A report by the Department for Business and Trade (DBT) found that the transition to net zero by 2050 could have a significant impact on growth and could spur inflation.
Officials warned that green policies “could act like a supply side shock, with some similarities to a standard oil price shock”, like the global financial crisis caused by the 1973 oil embargo imposed by Arab states on Israel during the Yom Kippur War.
The document, written in November 2023, reveals significant scepticism about the Government’s net zero plans by civil service analysts.
The report said that the shift to net zero could see a drop in private-sector consumption because companies will be forced to retire “stranded” machinery and other goods earlier than planned.
That will redirect money from spending into unplanned capital investment, which would pose a “particular challenge” to the economy, it said, adding: “Estimates suggest that by 2030, 10 per cent of GDP will have been subtracted from consumption to turn unsustainable output into sustainable output.
“A decrease in consumption levels poses a particular challenge following a decade of relatively weak real wage growth and households facing an extended cost of living crisis due to high inflation.”
Read the full story here.
And Matt Ridley also has a piece:
A leaked government analysis has found that Net Zero could crash the economy, reducing GDP by a massive 10 per cent by 2030. Yet the spectacular thing about this analysis is that it expects this to happen not if Net Zero fails – but if it succeeds.
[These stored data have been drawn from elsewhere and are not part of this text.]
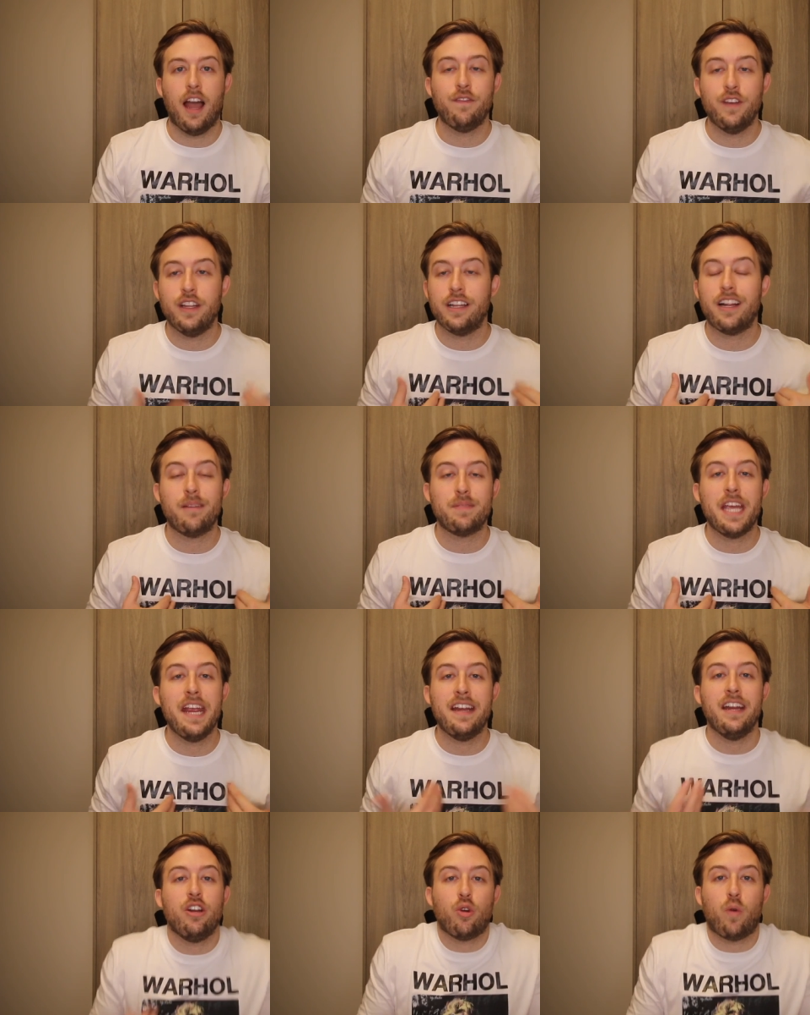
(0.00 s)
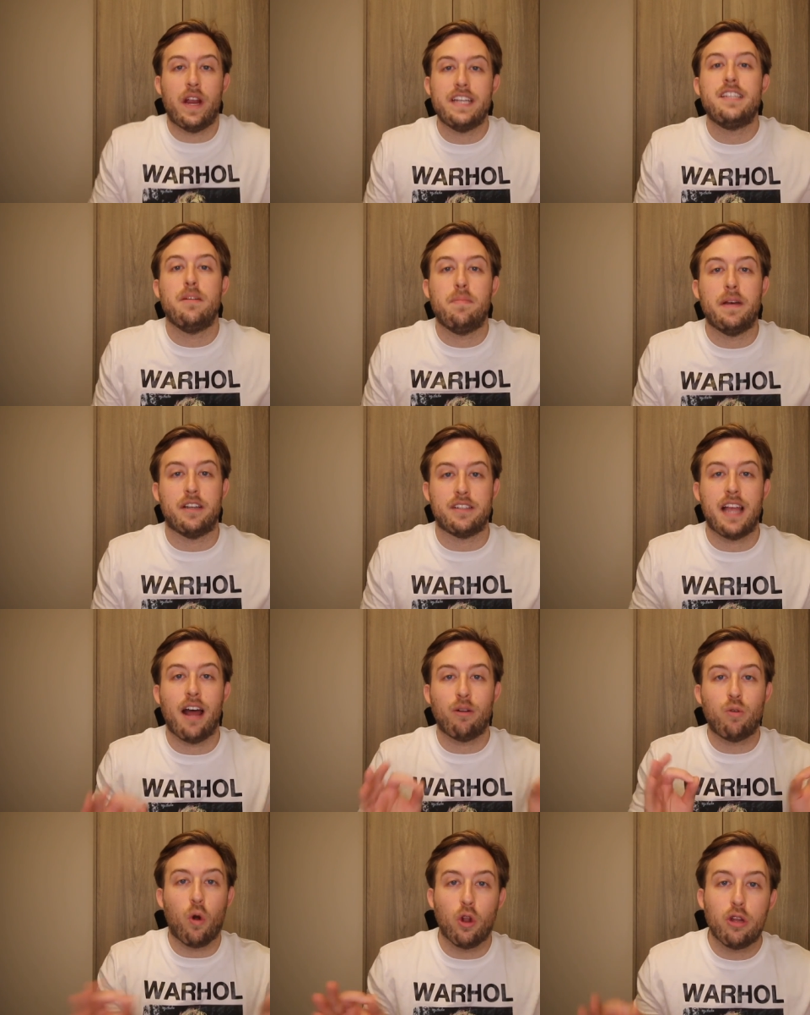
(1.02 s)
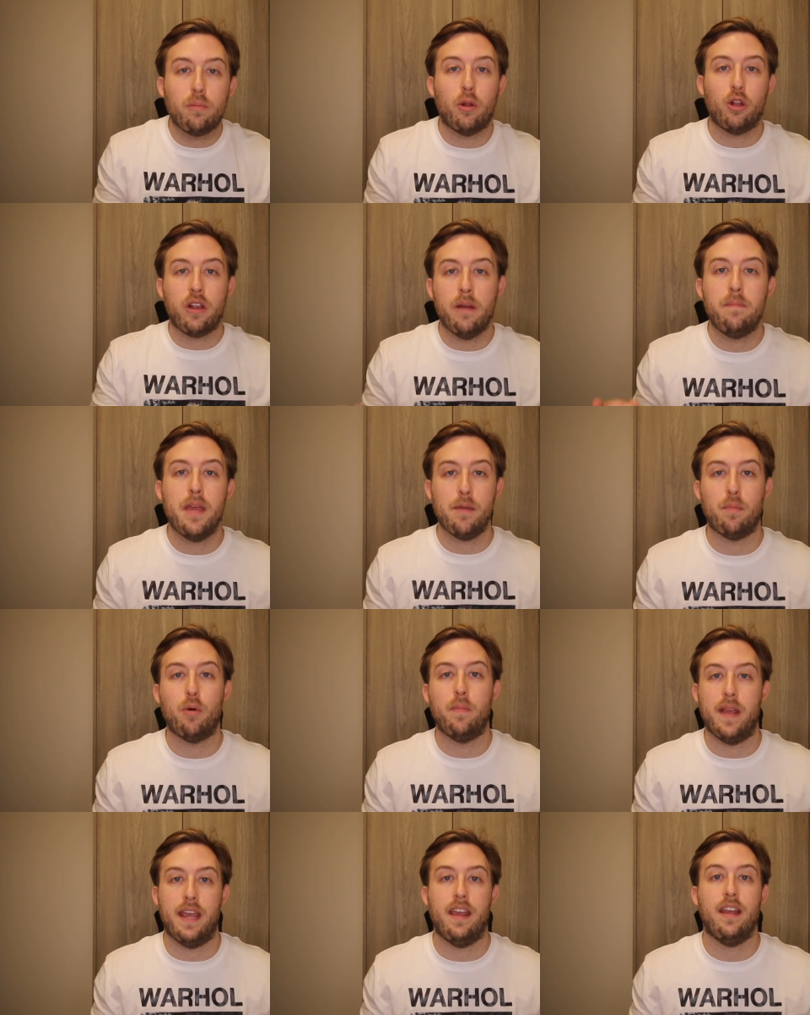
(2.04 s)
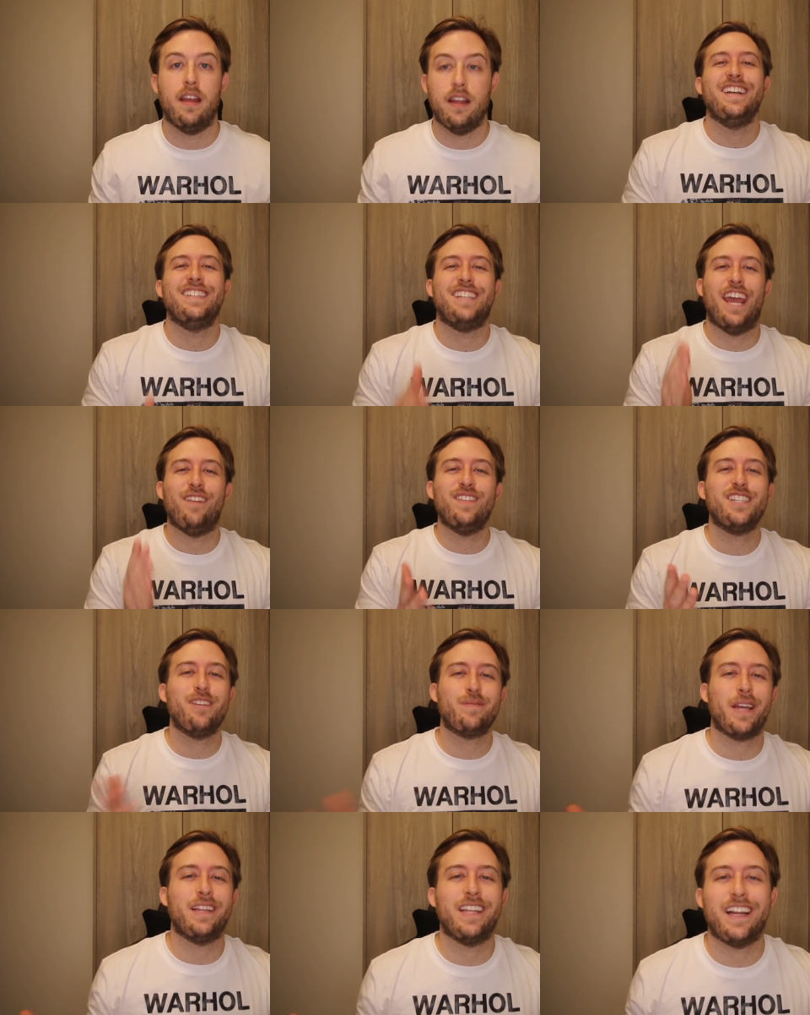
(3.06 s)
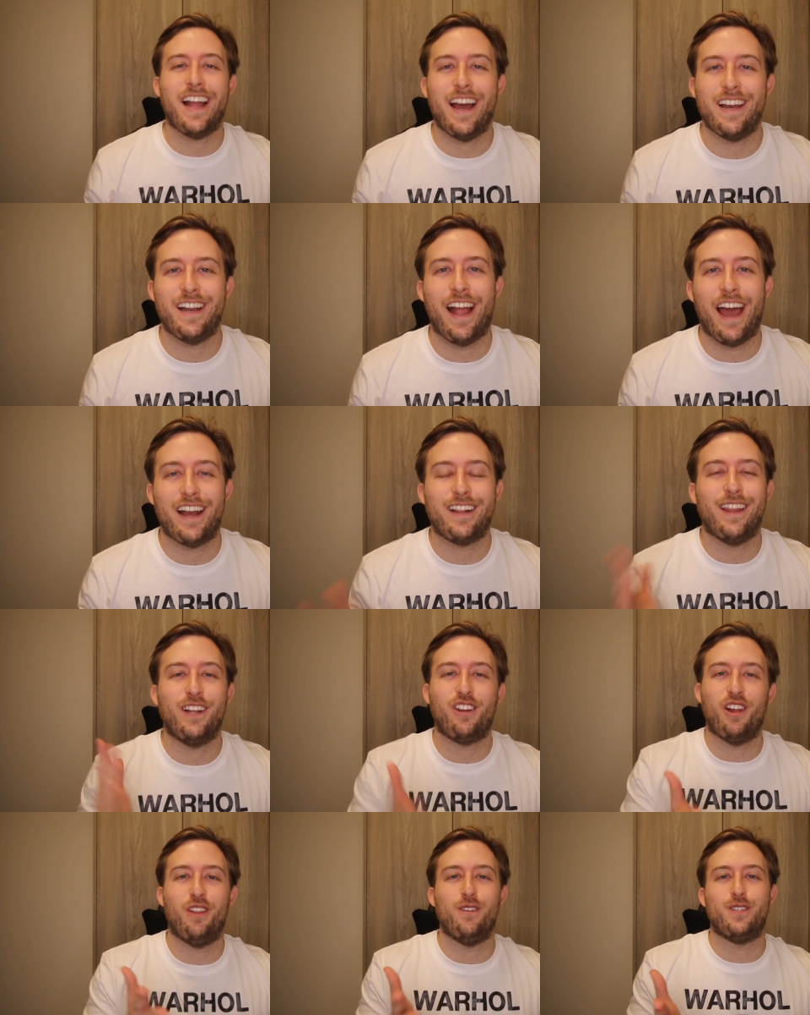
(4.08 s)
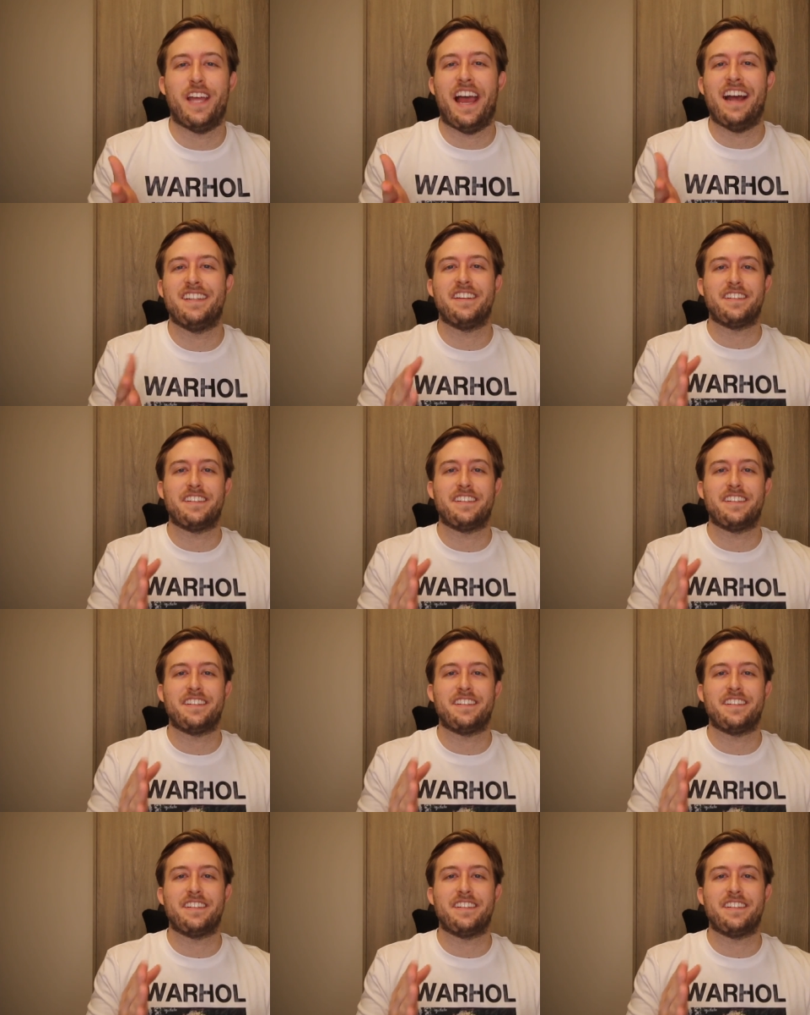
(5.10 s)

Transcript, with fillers: I feel like I'm taking crazy pills. How gullible can people be? David seems like the kind of guy to click on those ads.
In effect, it is saying that if the government really does force us to give up petrol cars, gas boilers, foreign holidays and beef, then there would be perfectly useful things left idle: such as cars, boilers, planes and cows. Idling – or stranding – productive assets in this way is an expensive economic disaster.
Even more intriguing was the government’s economically illiterate response to the leak. A spokesman said: “Net zero is the economic opportunity of the twenty-first century, and will deliver good jobs, economic growth and energy security as part of our Plan for Change.”
Do they really think that economic growth is the same thing as spending money? Because it isn’t.
He uses the broken window analogy:
“Imagine the government saying that it is going to require the entire population to throw out all their socks and buy new ones by next Thursday. Under the logic it espouses for Net Zero, this would result in a tremendous burst of economic growth. Think of all the jobs created in the sock industry and the shops! They would be better off. Ah, but you, the consumer, would be poorer: you would have as many socks as before but less money. This is the broken window fallacy, exploded by Frederic Bastiat nearly 200 years ago: going around breaking windows makes work for glaziers but does not create growth.”
In reality the risk to the UK goes far wider than these domestic issues. The DBT report also highlighted global risks of stranded assets, from which the UK won’t be immune. If the global economy crashes, ours will as well.
Moreover UK banks and pension funds are heavily invested in all sorts of international businesses, many of which stand to be badly affected – and these won’t just be oil companies.